“Non privare le famiglie del diritto alla residenza”

Ricorsi contro i fogli di via, problematiche familiari, sfratti, diritto del lavoro, multe: sono alcuni dei fronti su cui si è impegnata, nel 2013, l’associazione Avvocato di strada onlus che ha presentato sabato il rapporto annuale sulle attività svolte in favore delle persone senza dimora. Sono state 2.718 le persone assistite gratuitamente in tutta Italia nel 2013: «Circa il 60% dei casi – spiega il presidente nazionale, Antonio Mumolo – ha riguardato persone straniere, il 40% persone italiane: un dato che, contrariamente a quanto si pensi, conferma l’alta presenza d’italiani in strada. Le pratiche più affrontate sono state quelle di diritto civile, seguite da diritto dei migranti, diritto amministrativo e diritto penale».
In aumento le donne e problematiche legate al lavoro, agli sfratti, al mancato pagamento di tasse e sanzioni: «Come al solito, è inoltre molto alto – aggiunge Mumolo – il numero delle persone che abbiamo dovuto assistere perché sono state derubate o picchiate in strada: un dato che smentisce il luogo comune secondo il quale chi vive in strada è un pericoloso delinquente. Al contrario, spesso sono persone fragili e indifese, aggredite perché considerate “colpevoli” di essere povere».

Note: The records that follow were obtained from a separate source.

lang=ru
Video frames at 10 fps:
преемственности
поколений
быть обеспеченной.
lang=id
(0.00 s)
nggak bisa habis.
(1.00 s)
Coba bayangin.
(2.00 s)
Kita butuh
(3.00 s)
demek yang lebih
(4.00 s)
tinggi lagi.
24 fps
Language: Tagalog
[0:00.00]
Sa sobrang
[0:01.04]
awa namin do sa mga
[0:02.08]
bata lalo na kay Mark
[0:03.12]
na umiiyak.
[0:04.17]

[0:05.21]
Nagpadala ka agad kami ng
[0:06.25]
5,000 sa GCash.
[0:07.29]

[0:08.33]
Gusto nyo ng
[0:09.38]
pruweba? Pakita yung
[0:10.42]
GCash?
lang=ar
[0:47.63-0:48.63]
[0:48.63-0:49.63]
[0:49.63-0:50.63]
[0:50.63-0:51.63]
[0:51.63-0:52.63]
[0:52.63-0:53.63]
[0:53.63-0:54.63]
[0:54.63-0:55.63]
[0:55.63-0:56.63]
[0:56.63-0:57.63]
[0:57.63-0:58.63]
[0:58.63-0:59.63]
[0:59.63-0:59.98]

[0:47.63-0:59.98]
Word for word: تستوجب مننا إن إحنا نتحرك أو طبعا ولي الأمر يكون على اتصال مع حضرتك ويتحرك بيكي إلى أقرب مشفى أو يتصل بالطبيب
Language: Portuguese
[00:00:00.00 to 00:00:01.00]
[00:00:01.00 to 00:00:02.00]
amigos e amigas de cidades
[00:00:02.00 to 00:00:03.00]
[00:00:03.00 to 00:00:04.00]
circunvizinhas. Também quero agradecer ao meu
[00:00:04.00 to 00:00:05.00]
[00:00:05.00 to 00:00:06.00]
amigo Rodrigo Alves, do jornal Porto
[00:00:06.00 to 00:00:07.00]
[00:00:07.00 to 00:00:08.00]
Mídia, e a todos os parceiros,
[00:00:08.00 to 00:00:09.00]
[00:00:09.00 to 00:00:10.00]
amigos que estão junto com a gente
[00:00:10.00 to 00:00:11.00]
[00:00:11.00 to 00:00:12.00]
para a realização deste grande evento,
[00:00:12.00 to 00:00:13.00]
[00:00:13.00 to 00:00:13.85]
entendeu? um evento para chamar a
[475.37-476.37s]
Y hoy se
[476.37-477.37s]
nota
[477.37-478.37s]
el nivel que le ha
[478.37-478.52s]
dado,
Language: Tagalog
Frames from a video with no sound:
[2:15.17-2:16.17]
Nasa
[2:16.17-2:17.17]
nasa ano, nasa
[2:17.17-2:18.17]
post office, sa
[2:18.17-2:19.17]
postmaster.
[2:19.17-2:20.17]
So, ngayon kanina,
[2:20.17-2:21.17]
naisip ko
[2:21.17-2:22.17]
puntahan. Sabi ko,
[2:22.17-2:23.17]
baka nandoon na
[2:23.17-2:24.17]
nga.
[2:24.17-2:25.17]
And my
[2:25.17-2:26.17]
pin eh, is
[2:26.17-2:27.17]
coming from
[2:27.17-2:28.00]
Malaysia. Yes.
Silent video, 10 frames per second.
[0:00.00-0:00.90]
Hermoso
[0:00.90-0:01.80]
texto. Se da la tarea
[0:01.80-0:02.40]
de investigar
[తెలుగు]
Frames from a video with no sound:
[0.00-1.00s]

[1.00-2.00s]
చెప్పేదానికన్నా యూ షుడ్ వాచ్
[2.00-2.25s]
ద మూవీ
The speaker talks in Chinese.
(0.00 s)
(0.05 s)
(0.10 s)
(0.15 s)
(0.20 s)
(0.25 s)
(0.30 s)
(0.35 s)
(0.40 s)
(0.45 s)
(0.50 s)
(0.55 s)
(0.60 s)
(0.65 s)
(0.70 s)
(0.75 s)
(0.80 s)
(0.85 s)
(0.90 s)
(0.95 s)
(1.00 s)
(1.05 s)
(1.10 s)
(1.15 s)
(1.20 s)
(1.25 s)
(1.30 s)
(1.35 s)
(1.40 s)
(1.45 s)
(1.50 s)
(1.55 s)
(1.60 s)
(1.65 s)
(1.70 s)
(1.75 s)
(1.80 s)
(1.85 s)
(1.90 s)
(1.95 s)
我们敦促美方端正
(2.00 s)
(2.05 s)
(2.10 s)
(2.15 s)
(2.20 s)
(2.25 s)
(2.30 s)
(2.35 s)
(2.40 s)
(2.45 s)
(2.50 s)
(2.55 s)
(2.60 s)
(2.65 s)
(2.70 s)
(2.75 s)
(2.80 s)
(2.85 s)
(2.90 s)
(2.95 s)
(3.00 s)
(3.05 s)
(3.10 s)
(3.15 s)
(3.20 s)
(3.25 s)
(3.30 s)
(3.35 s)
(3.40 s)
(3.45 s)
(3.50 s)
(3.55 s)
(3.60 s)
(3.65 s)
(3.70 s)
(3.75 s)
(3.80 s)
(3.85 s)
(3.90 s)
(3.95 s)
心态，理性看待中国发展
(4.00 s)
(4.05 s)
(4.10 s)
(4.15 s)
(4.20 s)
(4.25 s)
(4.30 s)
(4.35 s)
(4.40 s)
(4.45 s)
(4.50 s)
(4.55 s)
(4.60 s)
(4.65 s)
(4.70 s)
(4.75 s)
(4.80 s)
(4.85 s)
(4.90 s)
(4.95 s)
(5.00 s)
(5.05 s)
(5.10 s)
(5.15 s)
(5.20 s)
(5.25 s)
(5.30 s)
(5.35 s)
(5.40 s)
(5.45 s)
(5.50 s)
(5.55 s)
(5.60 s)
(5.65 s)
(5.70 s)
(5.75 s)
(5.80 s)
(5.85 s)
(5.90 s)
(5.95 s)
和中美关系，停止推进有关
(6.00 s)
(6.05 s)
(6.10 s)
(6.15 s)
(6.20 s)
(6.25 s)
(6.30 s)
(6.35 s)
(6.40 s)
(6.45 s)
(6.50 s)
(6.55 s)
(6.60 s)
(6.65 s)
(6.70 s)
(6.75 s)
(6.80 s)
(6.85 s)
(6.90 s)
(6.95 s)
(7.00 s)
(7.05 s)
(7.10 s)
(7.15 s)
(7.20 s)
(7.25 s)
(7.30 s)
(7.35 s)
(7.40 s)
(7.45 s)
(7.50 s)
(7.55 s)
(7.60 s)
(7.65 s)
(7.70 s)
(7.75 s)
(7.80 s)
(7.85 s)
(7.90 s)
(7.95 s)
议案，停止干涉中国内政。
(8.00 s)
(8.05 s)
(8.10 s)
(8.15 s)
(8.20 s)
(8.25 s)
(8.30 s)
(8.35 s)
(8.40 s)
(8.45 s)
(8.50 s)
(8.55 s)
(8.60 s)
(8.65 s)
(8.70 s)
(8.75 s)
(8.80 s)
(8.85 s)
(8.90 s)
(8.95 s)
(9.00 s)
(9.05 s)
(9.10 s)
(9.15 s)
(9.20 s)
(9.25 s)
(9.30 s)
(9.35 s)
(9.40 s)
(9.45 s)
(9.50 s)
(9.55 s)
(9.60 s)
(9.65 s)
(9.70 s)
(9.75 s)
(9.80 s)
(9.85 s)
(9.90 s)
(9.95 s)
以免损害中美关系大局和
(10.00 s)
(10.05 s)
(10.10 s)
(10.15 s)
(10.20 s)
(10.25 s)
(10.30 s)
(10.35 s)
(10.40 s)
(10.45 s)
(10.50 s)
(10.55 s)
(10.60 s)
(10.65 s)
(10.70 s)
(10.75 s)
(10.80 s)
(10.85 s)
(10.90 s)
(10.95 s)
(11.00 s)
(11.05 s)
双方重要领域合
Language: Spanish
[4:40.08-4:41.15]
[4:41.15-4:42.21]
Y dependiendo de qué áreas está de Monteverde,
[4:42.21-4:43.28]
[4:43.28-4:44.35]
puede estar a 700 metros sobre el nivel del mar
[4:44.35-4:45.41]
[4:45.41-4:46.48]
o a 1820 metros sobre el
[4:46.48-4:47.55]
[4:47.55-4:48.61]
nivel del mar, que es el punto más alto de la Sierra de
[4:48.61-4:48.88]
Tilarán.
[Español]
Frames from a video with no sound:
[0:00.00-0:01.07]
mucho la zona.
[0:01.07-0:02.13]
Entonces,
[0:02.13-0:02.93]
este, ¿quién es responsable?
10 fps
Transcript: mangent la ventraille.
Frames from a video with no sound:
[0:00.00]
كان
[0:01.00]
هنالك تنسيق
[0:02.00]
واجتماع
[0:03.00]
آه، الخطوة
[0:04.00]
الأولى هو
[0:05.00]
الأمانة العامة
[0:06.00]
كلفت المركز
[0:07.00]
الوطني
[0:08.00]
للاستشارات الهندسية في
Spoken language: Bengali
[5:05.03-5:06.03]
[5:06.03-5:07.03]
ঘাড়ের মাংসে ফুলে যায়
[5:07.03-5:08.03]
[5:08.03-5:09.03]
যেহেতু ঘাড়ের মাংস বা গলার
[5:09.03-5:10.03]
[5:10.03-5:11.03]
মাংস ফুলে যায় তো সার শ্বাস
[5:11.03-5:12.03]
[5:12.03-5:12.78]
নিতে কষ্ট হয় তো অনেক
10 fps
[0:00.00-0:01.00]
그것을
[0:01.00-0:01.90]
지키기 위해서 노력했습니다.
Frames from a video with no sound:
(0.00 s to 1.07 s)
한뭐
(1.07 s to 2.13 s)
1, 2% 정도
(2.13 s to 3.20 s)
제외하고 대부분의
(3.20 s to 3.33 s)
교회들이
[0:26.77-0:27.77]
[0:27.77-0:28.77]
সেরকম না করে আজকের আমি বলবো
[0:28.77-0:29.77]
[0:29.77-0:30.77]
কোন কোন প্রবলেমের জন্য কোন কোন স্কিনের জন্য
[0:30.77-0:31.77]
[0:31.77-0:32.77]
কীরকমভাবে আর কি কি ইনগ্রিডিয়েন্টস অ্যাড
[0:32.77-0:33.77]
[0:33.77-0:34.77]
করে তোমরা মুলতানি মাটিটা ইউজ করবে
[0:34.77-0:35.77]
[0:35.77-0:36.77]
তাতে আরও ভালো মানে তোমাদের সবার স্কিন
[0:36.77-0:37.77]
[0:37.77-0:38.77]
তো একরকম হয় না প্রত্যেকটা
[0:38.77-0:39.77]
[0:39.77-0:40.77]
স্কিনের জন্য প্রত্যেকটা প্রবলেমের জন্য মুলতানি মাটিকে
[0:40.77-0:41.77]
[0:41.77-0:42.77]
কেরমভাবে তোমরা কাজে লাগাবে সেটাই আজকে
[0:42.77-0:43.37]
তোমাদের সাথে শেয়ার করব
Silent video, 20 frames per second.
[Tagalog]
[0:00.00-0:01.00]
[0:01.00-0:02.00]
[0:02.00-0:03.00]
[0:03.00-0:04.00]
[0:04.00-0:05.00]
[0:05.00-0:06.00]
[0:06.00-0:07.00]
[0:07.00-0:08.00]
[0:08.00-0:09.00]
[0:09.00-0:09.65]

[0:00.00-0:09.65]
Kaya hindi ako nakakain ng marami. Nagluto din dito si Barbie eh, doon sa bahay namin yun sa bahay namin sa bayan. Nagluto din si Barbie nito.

Nel corso del 2013 è inoltre cresciuto il numero delle pratiche relative al diritto alla residenza anagrafica: «Quello della residenza – sottolinea il presidente di Avvocato di strada – è purtroppo un problema storico per le persone senza dimora, che senza residenza non possono godere di alcuni diritti fondamentali quali il diritto alla salute, al lavoro, all’assistenza sociale e previdenziale». Nel 2011 erano stati 119 i casi affrontati dalla onlus di persone che si erano viste negare dai propri Comuni il rilascio della residenza; 191 nel 2012, sono salite a 270 nel 2013. Da qui l’appello, che Mumolo rivolge al Governo, volto a modificare il “Piano casa”.
L’articolo 5 del decreto stabilisce, infatti, che chiunque occupi abusivamente un immobile senza titolo non può chiedervi la residenza. L’articolo riguarda anche decine e decine di migliaia di famiglie che sono costrette a occupare un immobile solo perché hanno perso il lavoro e altrimenti finirebbero in strada: «Queste famiglie – ricorda Mumolo – possono essere sfrattate, certo, ma non si può decidere con un decreto di negare loro la residenza impedendo loro di votare, di curarsi, di ricevere una pensione, di chiedere una casa popolare, d’iscrivere i figli a scuola. Togliere la residenza a una famiglia che occupa uno stabile, o impedirle di prenderla, significa mettere per decreto quella famiglia fuori dalla società, renderla invisibile, cancellare di colpo le residue possibilità che avrebbe per poter uscire dalle proprie difficoltà».